### Exercise requirements
How many lines in the records below contain the word "video"? Give only the number.

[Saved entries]
────
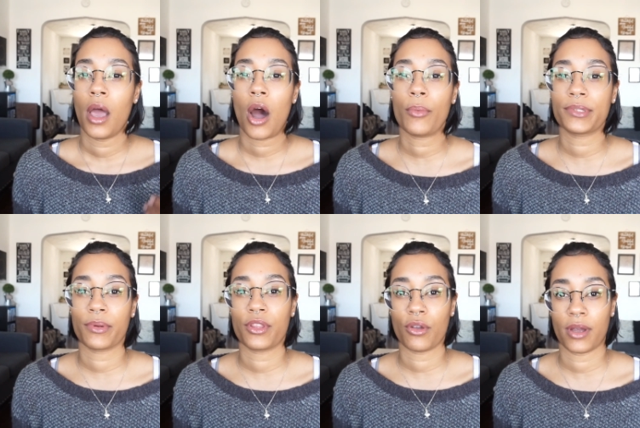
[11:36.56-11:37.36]
helps
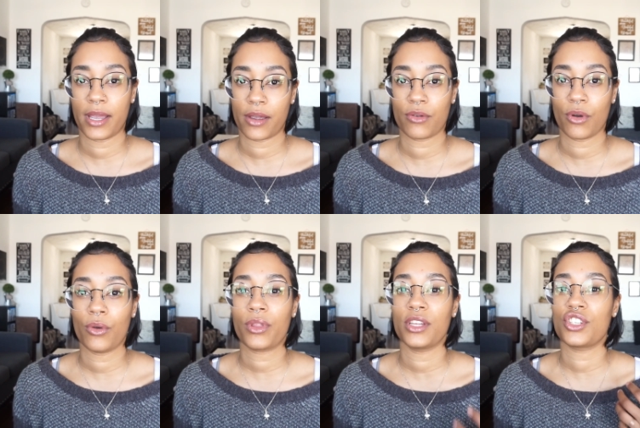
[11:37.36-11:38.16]
with your hair
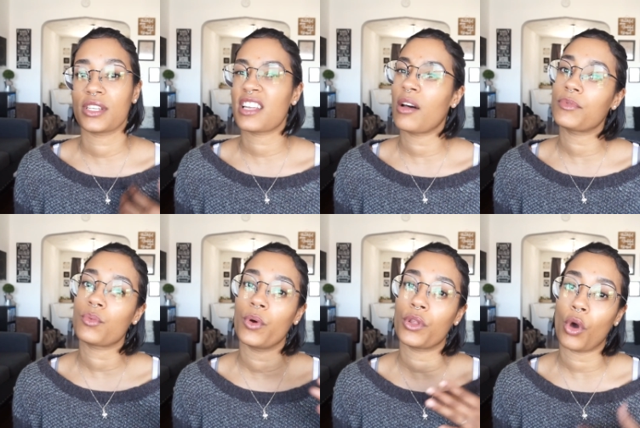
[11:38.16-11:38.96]
growth and just helps
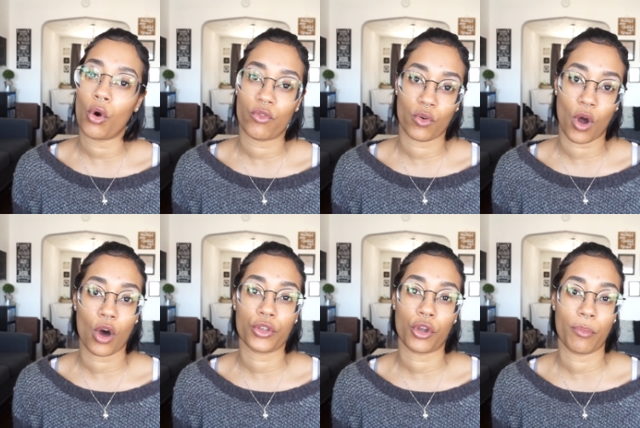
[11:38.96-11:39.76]
with
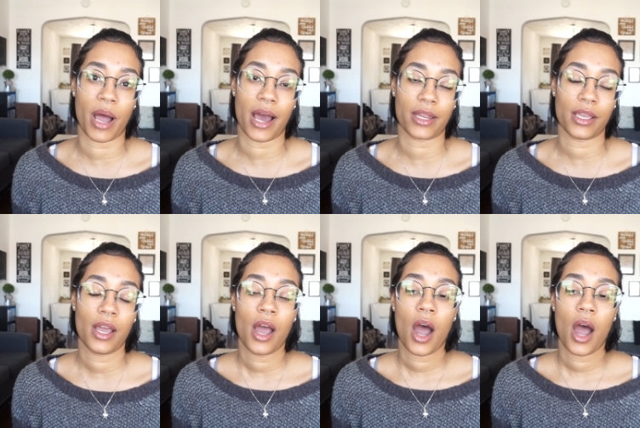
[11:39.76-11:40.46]
overall your body.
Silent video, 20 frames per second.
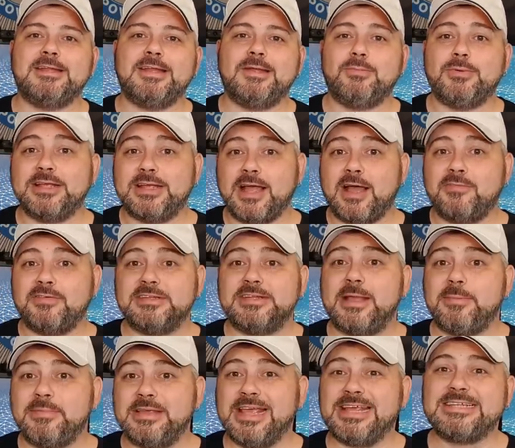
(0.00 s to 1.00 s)
Now we covered
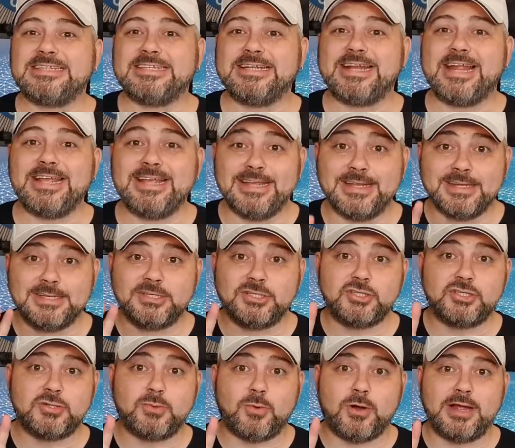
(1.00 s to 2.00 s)
them yesterday,
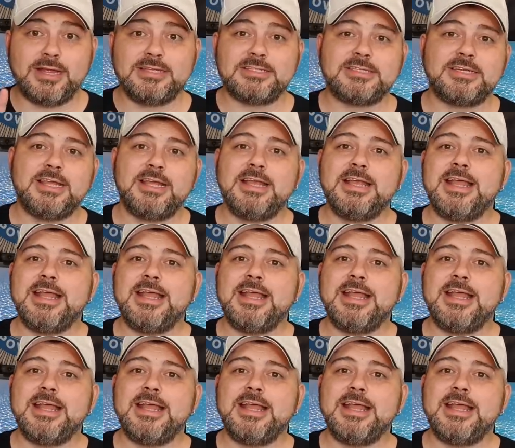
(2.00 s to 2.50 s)
twice,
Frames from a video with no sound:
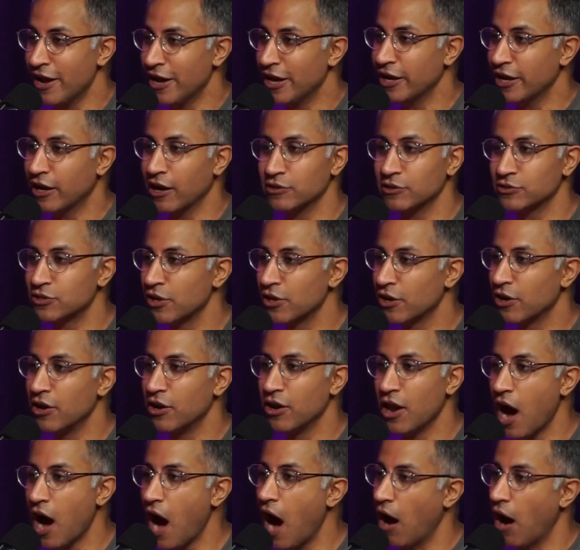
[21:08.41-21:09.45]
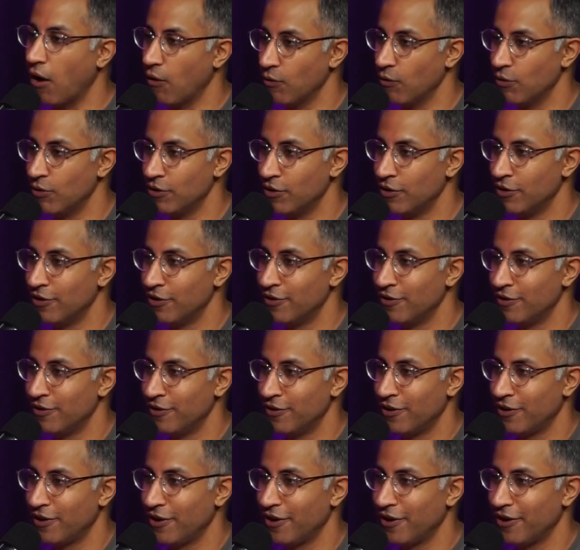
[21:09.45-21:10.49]
He goes, "No." Uh-
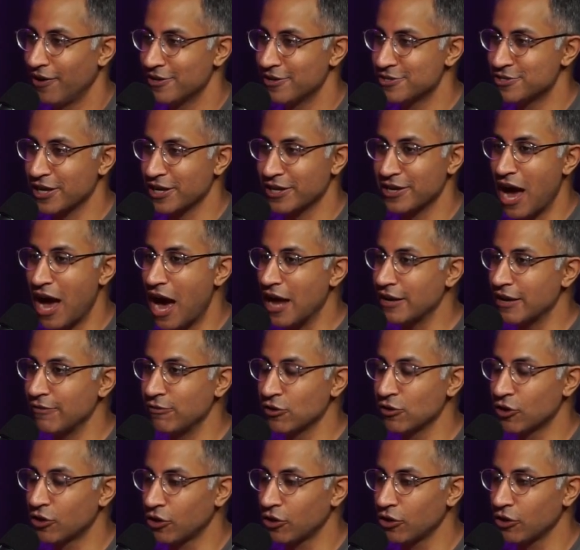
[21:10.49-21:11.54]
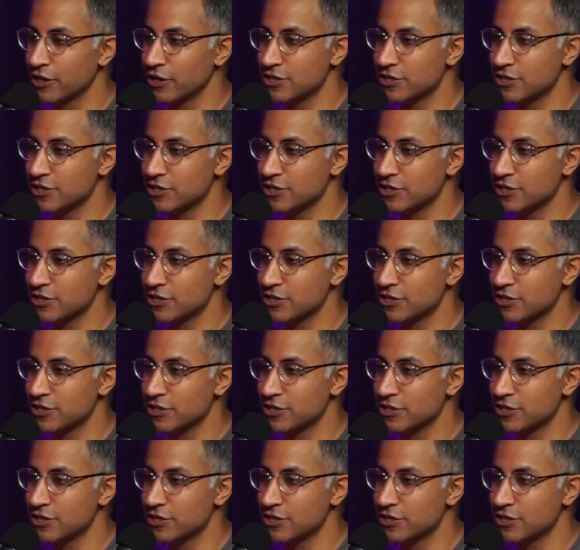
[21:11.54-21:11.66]
He's like, "Not even." Cl-.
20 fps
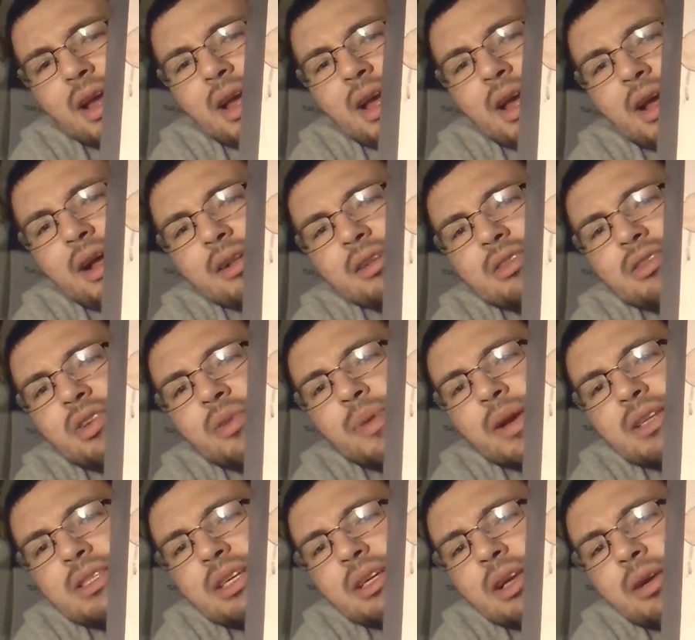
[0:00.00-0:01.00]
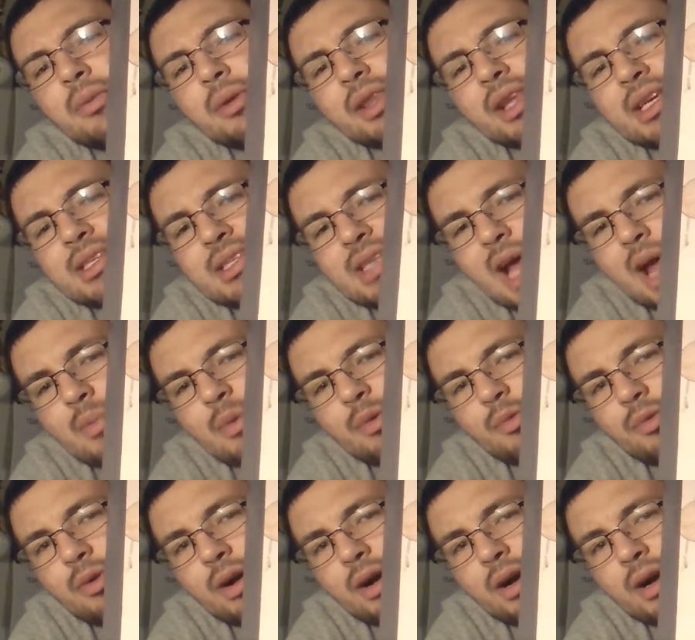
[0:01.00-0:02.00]
And so basically what the
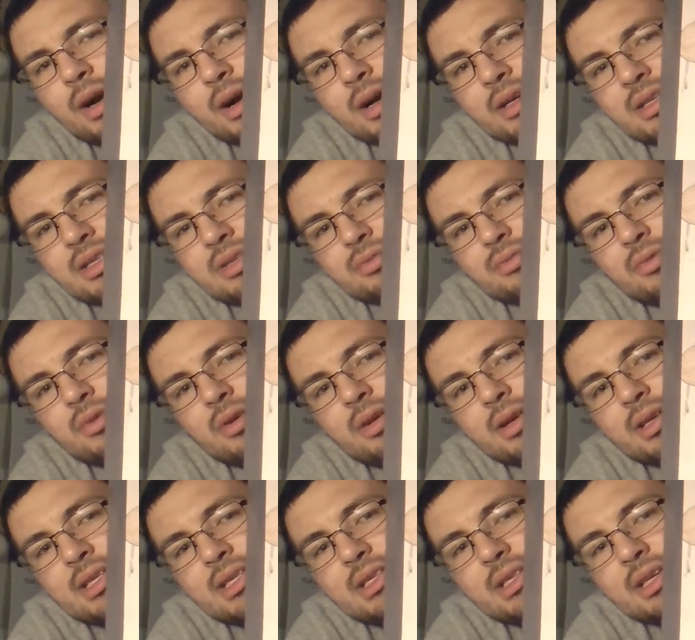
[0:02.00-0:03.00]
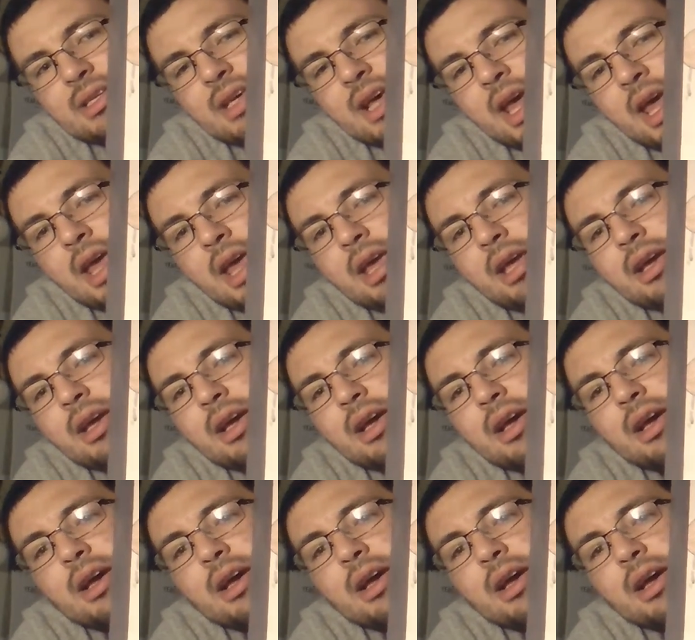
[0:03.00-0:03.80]
assignment was to take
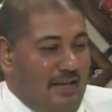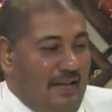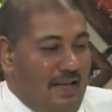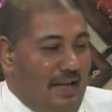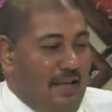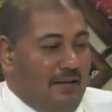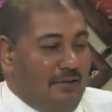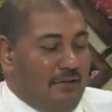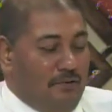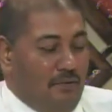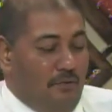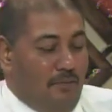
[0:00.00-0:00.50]

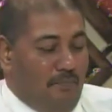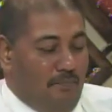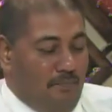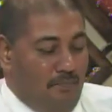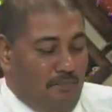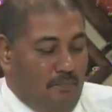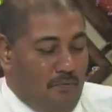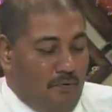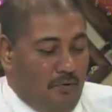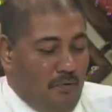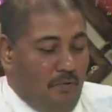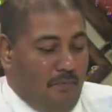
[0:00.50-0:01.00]
And so
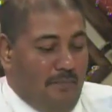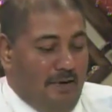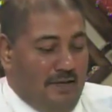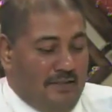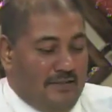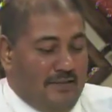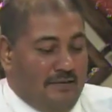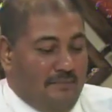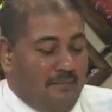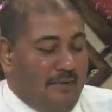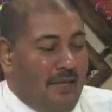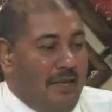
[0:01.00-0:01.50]
you
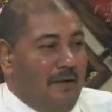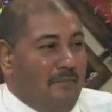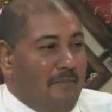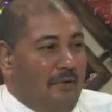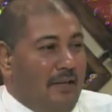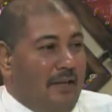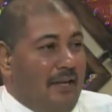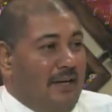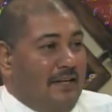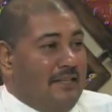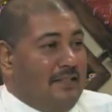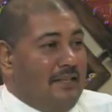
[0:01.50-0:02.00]
must be
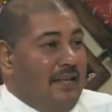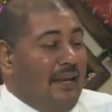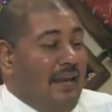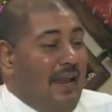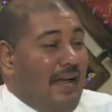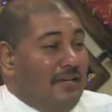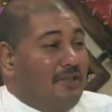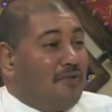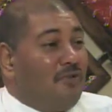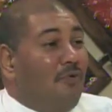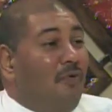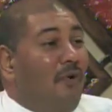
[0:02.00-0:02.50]
able, and these are
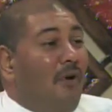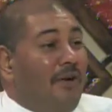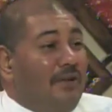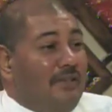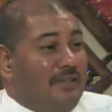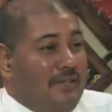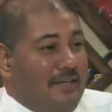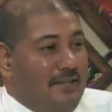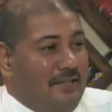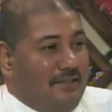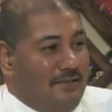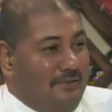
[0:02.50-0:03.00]
large
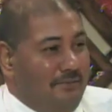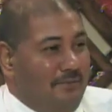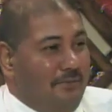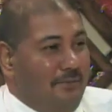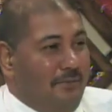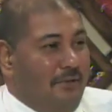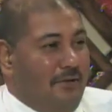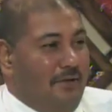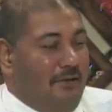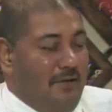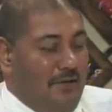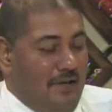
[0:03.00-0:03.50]
quantities of
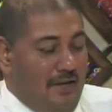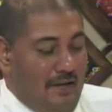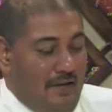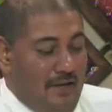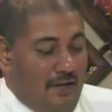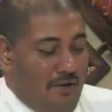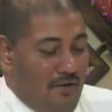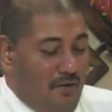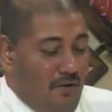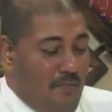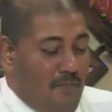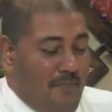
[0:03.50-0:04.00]
food,
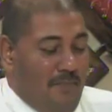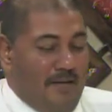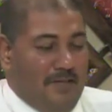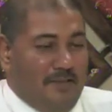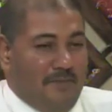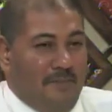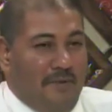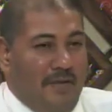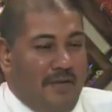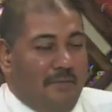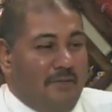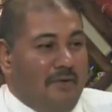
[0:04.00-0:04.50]
you
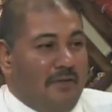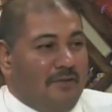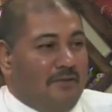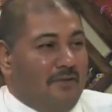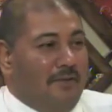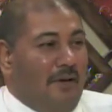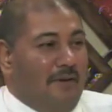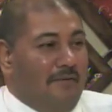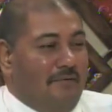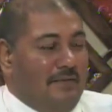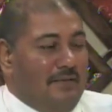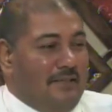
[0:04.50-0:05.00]
must be able to
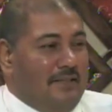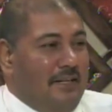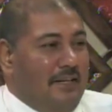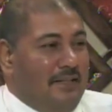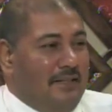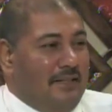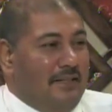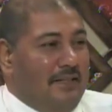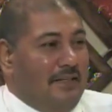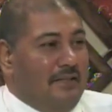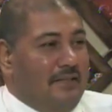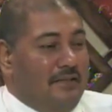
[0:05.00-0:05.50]
have
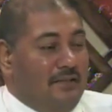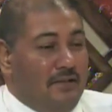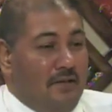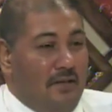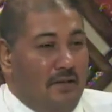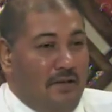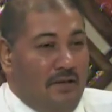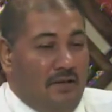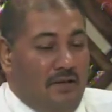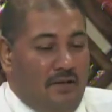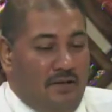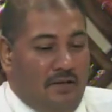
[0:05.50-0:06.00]
facilities
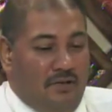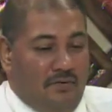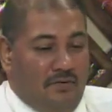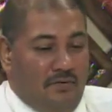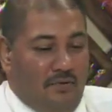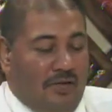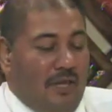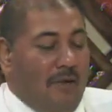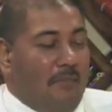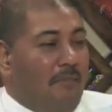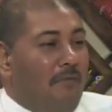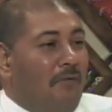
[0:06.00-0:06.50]
to
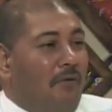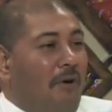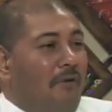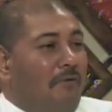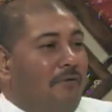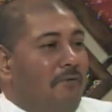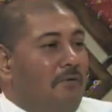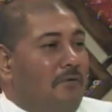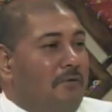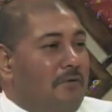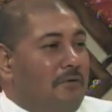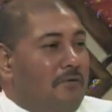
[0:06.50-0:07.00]
keep raw
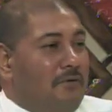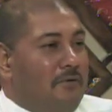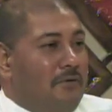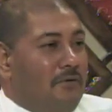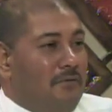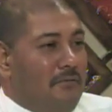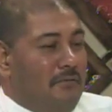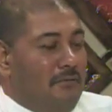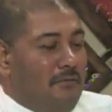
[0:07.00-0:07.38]
foods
────
### Task result
2